**TASK REQUIREMENTS:**
Would you give the entries again word for word, with no pictures in the copy?

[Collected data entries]
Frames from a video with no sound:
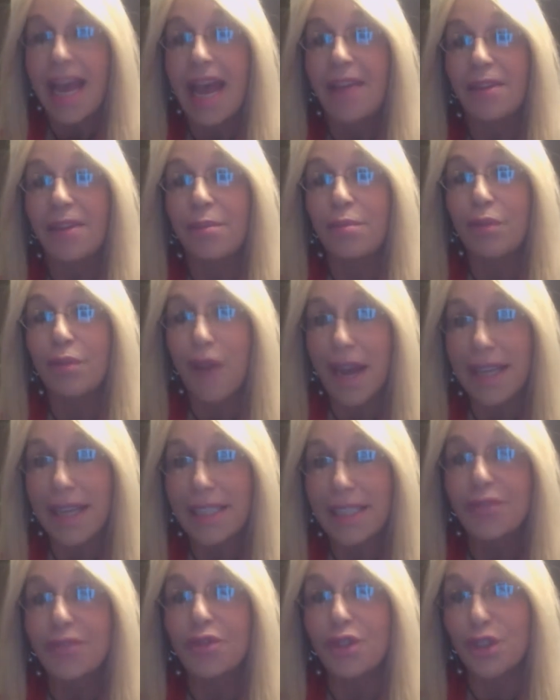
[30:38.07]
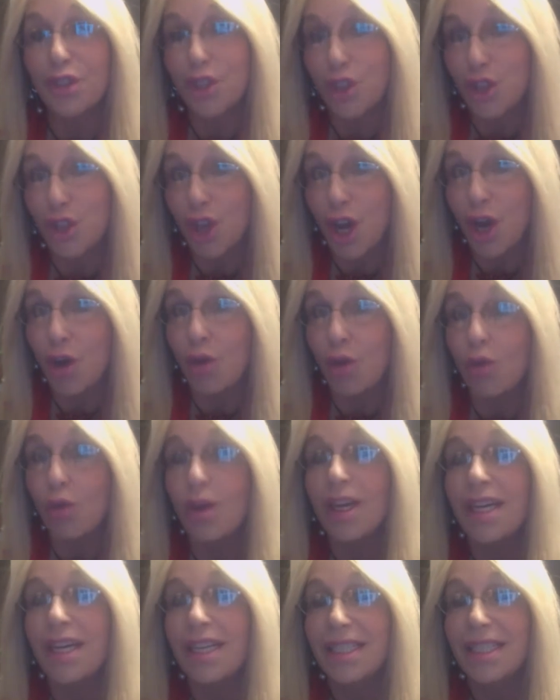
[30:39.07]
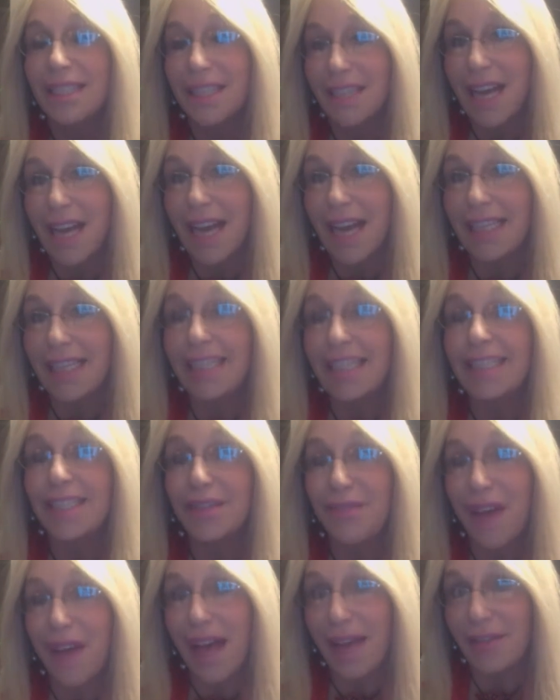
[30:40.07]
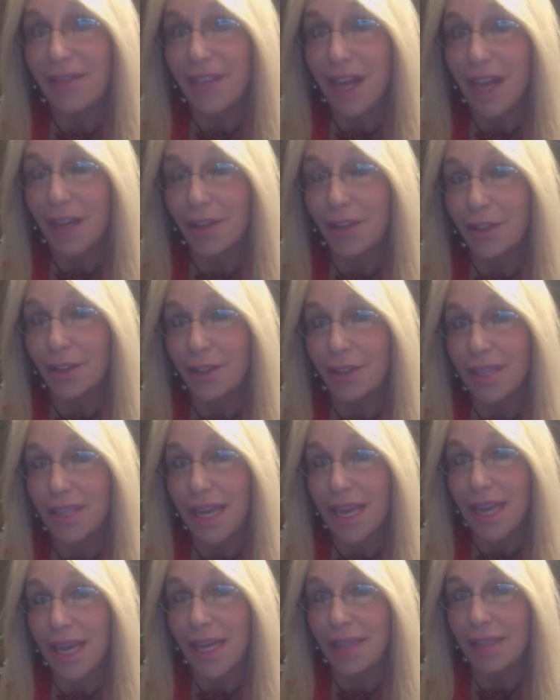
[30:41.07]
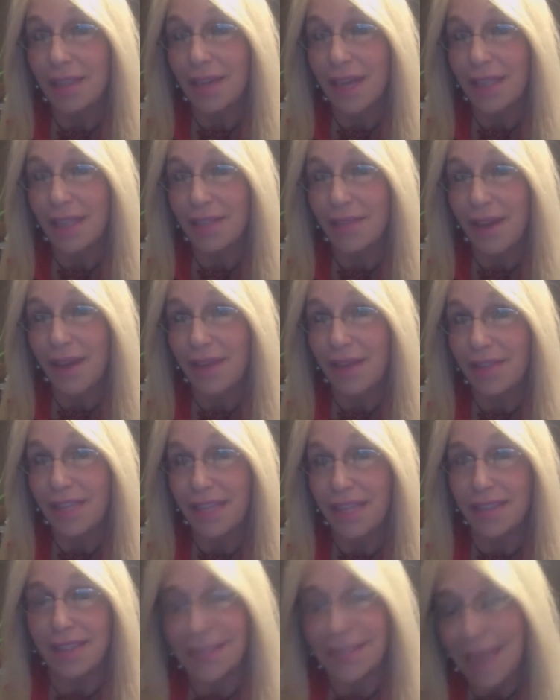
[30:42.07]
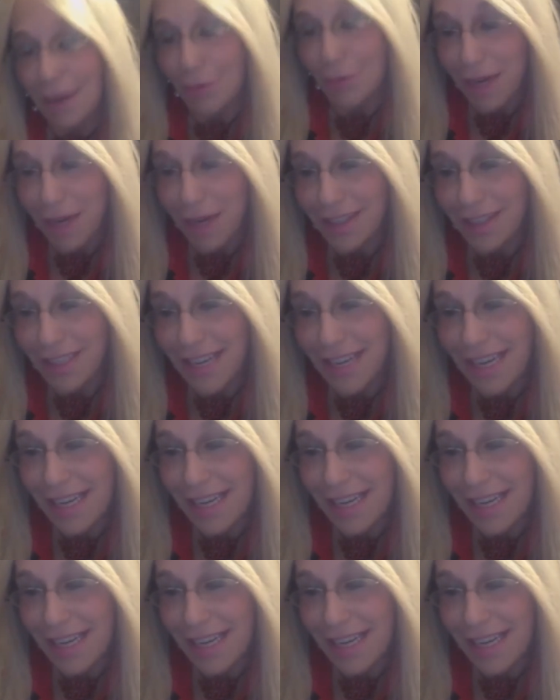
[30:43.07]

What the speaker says: And the price for the show tonight is $5.95. Is that right? Did I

**ANSWER BOX:**
Frames from a video with no sound:
[30:38.07]
[30:39.07]
[30:40.07]
[30:41.07]
[30:42.07]
[30:43.07]

What the speaker says: And the price for the show tonight is $5.95. Is that right? Did I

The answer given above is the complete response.